Ce matin, j’ai repéré cette inscription sur un mur de la résidence Comtesse de Ségur, à Ronchin. Je l’ai prise en photo parce que je trouvais que la composition était belle (l’enseigne de la pharmacie à l’arrière du magasin, le volet de fer, le jaune volontaire, exubérant, et le tag) mais aussi parce que j’étais touchée par la sensibilité de son auteur (ou du moins par ce que ce simple mot et son étonnant point final suggèrent de son regard et de son empathie).
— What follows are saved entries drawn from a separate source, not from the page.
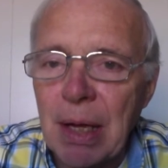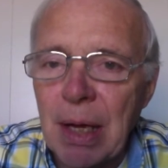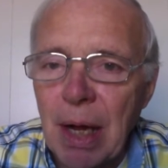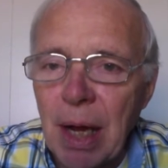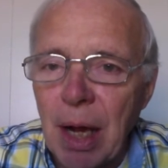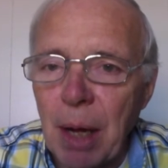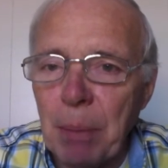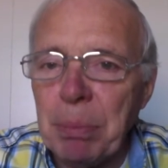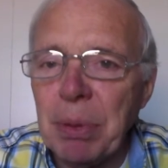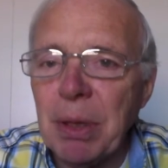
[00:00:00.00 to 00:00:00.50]

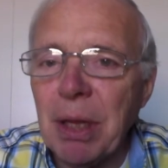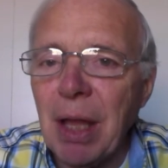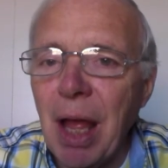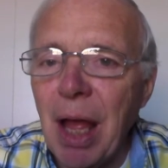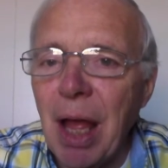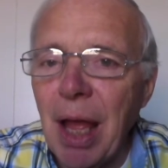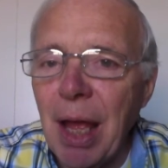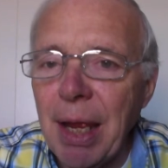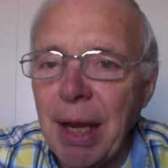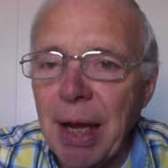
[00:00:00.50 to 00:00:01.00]

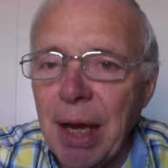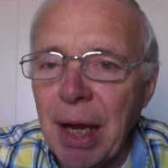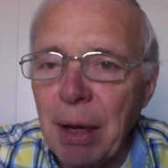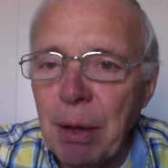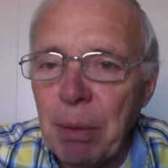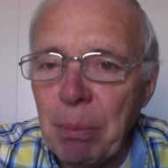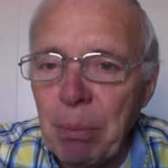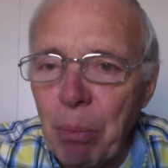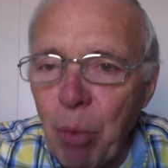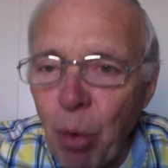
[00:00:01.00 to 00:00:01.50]
applying
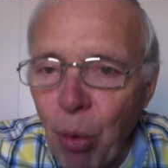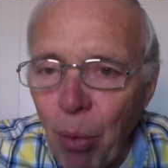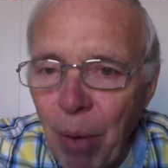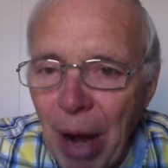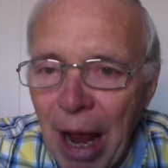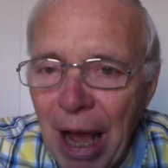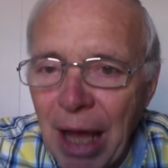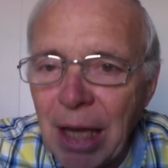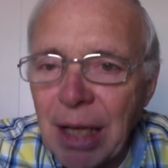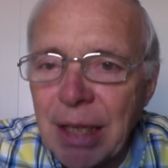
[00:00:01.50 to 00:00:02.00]

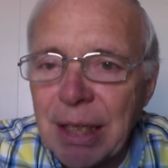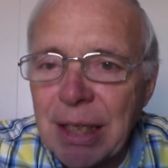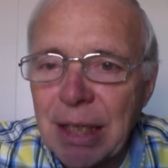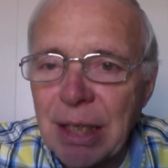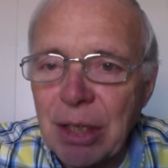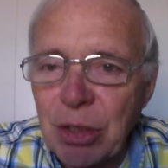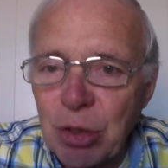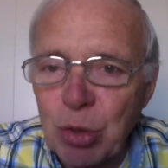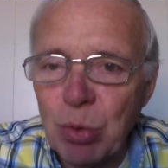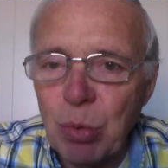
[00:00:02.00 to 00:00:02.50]

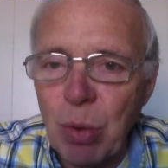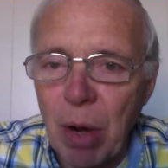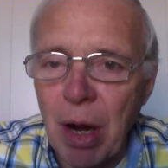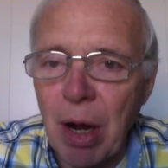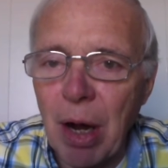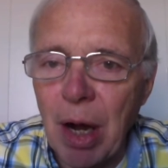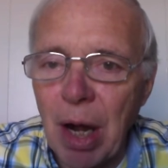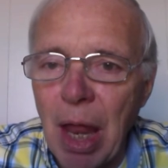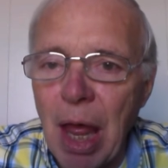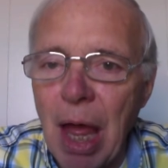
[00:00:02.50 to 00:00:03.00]
morality to
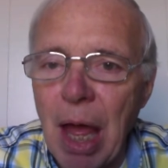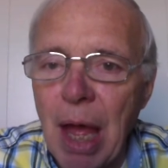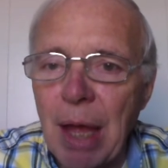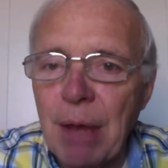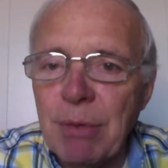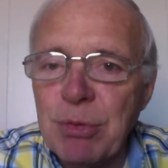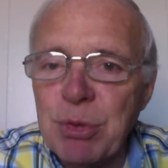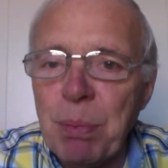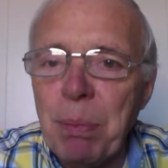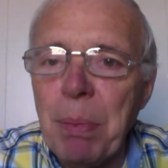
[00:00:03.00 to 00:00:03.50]
our
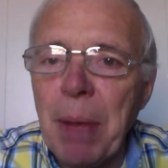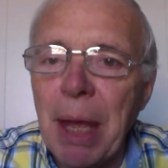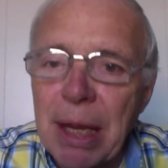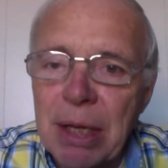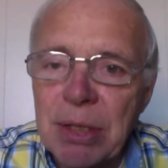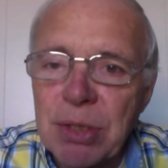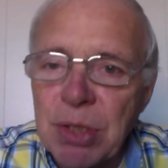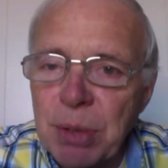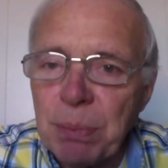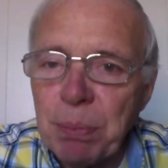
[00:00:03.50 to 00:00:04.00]
lives
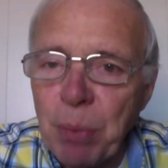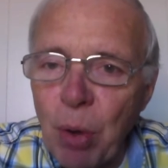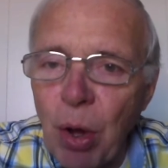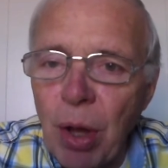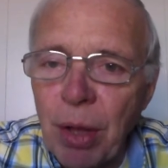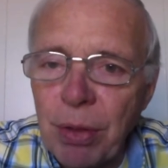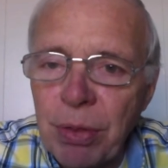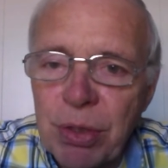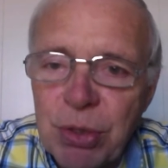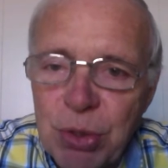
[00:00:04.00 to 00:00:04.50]
based
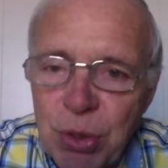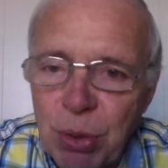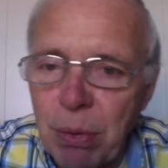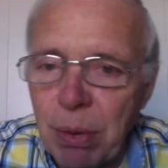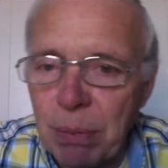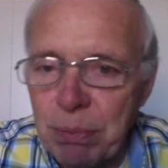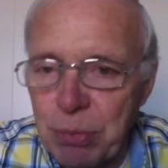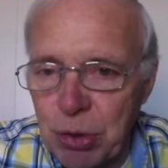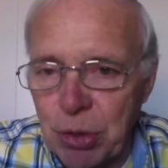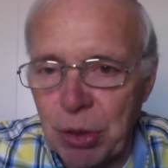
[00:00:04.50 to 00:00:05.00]
upon the
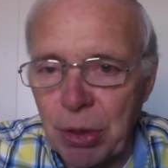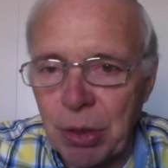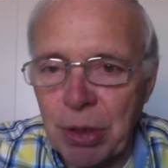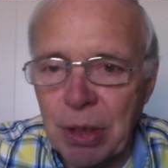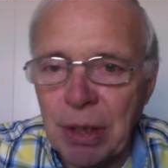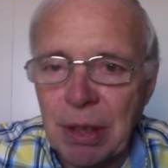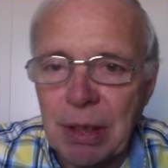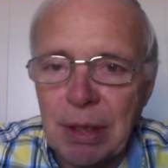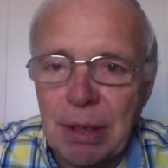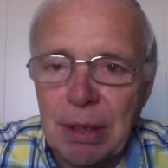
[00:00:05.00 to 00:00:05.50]
scripture.
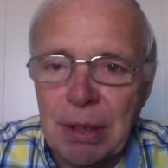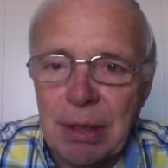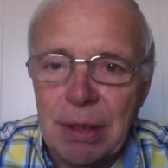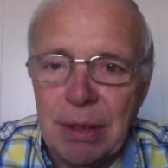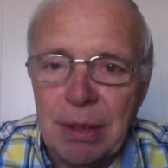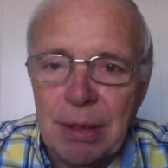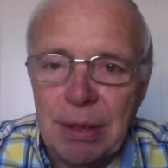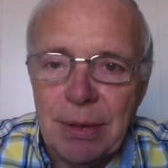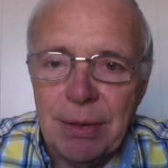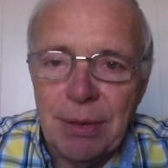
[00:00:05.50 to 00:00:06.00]

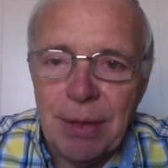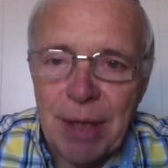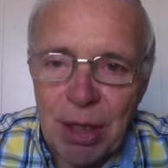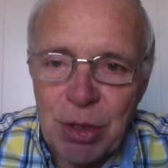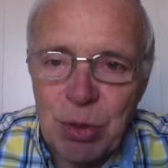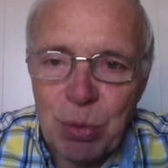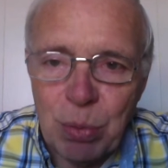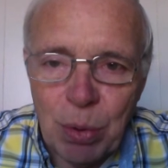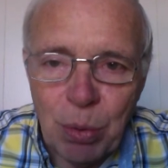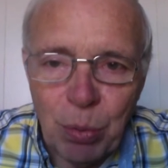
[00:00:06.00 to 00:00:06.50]

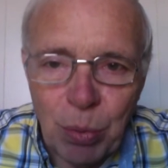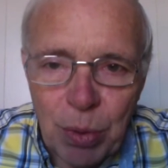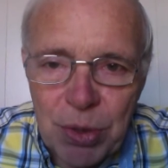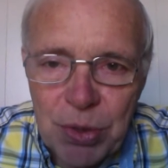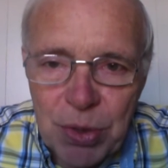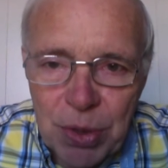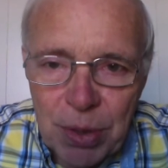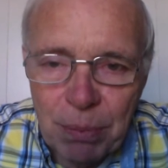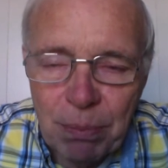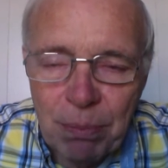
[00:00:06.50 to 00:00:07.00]
That's what
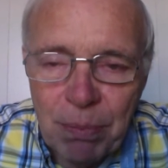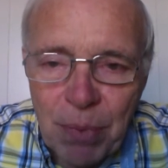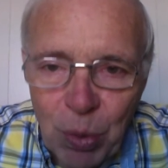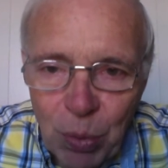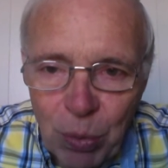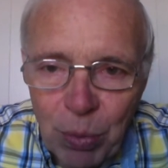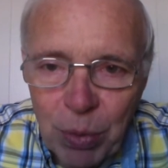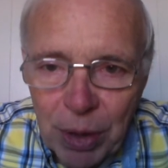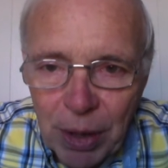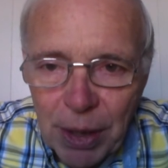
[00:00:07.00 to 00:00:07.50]
wisdom
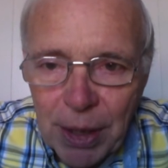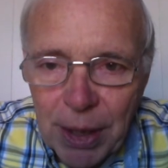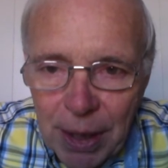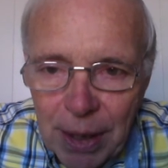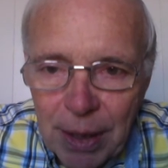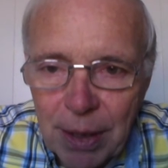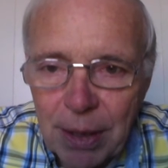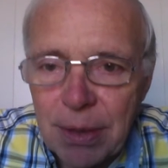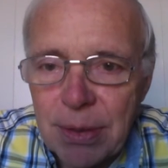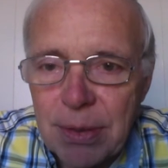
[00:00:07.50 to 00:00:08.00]
really
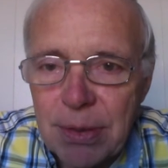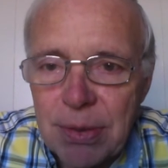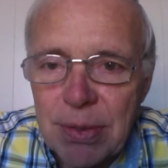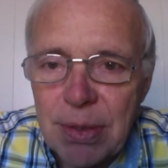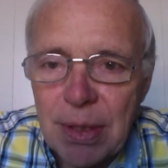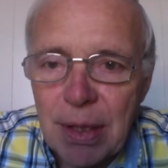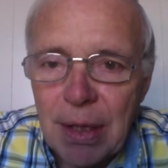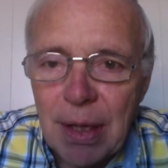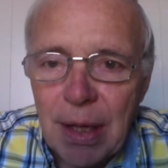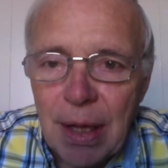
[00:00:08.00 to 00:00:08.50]
is.
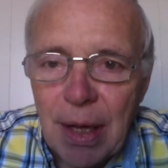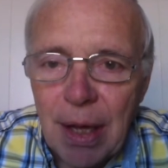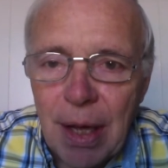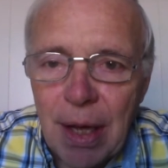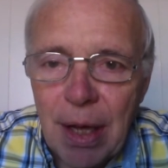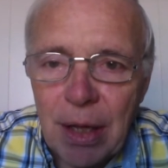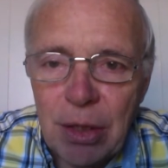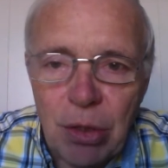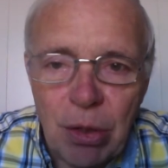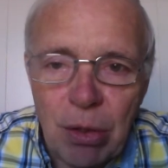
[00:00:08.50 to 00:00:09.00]

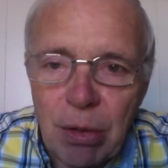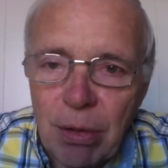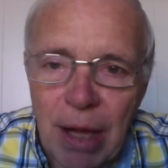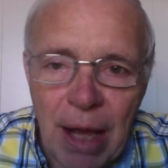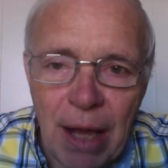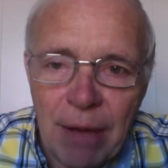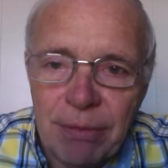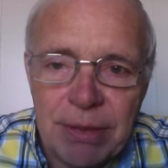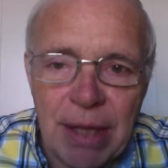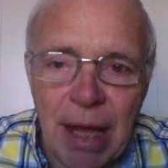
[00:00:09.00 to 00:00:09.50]
And you don't
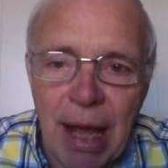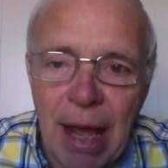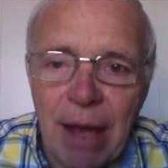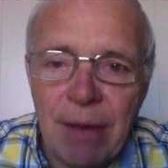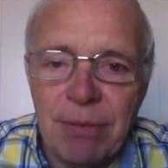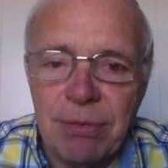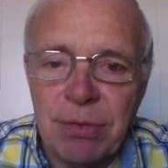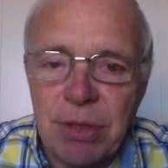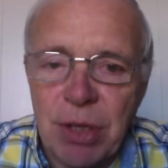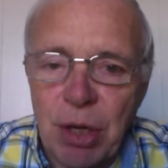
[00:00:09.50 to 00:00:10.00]
have to
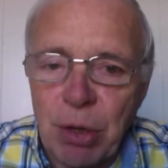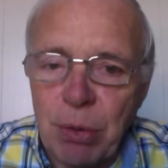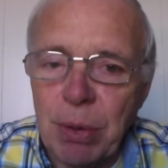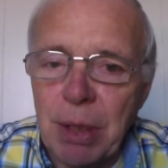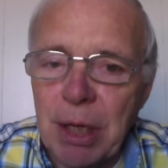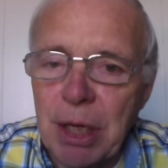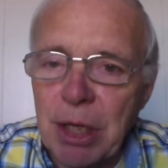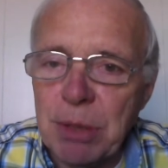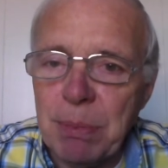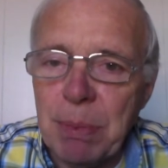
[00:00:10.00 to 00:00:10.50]
have the
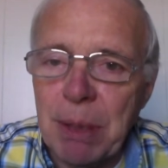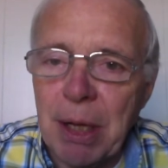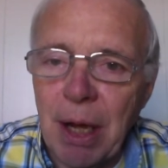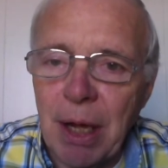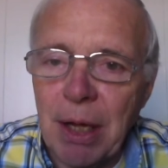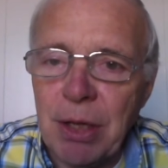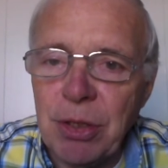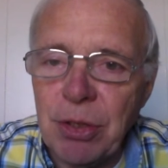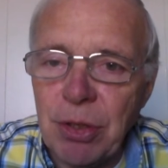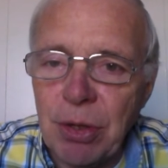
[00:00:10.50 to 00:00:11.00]
degrees
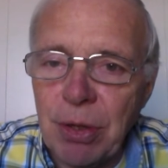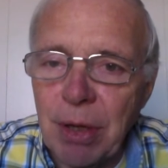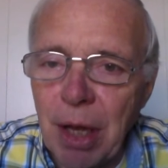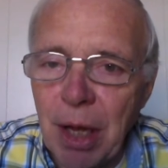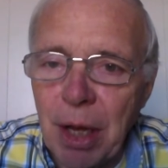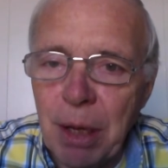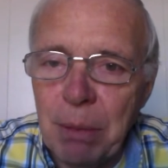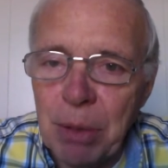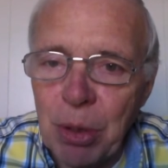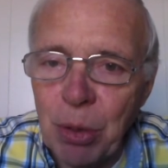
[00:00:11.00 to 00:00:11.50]
behind your
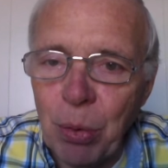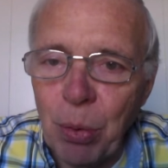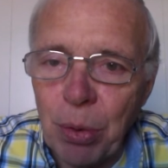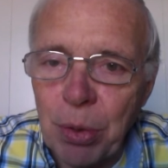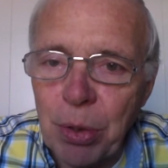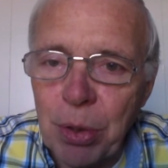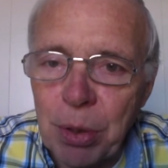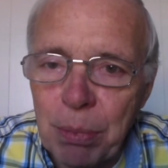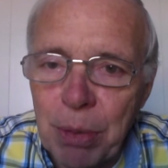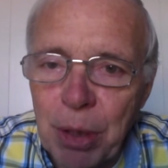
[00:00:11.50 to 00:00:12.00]
name in
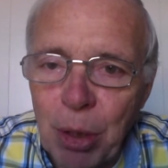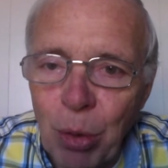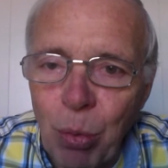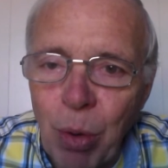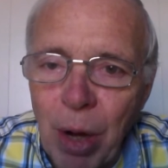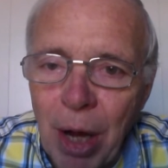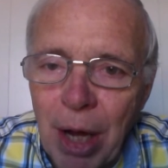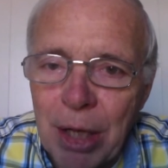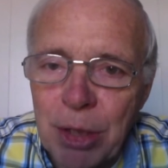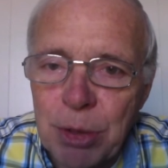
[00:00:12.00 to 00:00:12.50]
order to be a
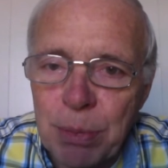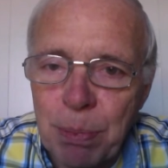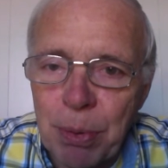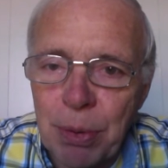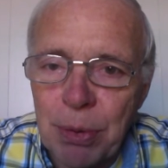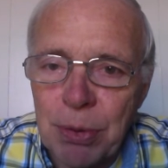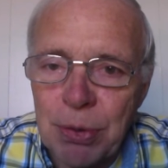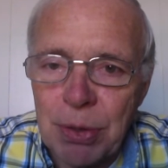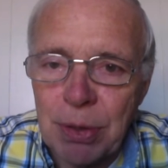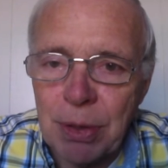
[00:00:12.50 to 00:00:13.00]
wise
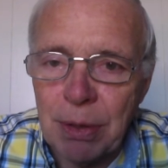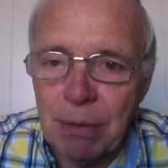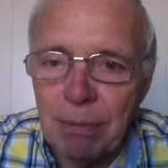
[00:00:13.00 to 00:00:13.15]
person.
Je n’ai jamais consacré de billet à cet ensemble, composé de deux immeubles pourvus de cellules commerciales et de services au rez-de-chaussée, bien qu’il me fascine depuis très longtemps. De retour chez moi, tout à l’heure, j’ai eu envie d’en savoir un peu plus, ce qui veut dire que je cherchais des chiffres, à mon habitude (ainsi ai-je lu que 1400 habitants s’y partageaient 642 appartements) mais j’ai aussi appris par hasard qu’un garçon de 11 ans y avait été poignardé à mort au début des années 2000 par un camarade de classe. L’agresseur, aujourd’hui sorti de prison, dit que sa victime ne quitte jamais ses pensées : « J’essaie de réussir ma vie pour deux vies », dit-il. Alors je me suis demandé si l’auteur de « Tristesse. » connaissait ce fait divers.